◆ **EXERCISE GOAL**:
Exactly as given, reproduce the records in full.

---------- SOURCE INFORMATION ----------

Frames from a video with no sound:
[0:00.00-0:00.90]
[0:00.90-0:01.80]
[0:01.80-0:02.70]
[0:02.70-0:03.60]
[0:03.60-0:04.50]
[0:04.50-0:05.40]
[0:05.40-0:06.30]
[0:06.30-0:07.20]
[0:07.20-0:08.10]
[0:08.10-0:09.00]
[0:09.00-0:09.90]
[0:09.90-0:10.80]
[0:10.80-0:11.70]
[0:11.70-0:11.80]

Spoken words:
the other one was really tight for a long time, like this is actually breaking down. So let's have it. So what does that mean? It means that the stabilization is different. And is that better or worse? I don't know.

----------

◆ **COMPLETED TASK**:
Frames from a video with no sound:
[0:00.00-0:00.90]
[0:00.90-0:01.80]
[0:01.80-0:02.70]
[0:02.70-0:03.60]
[0:03.60-0:04.50]
[0:04.50-0:05.40]
[0:05.40-0:06.30]
[0:06.30-0:07.20]
[0:07.20-0:08.10]
[0:08.10-0:09.00]
[0:09.00-0:09.90]
[0:09.90-0:10.80]
[0:10.80-0:11.70]
[0:11.70-0:11.80]

Spoken words:
the other one was really tight for a long time, like this is actually breaking down. So let's have it. So what does that mean? It means that the stabilization is different. And is that better or worse? I don't know.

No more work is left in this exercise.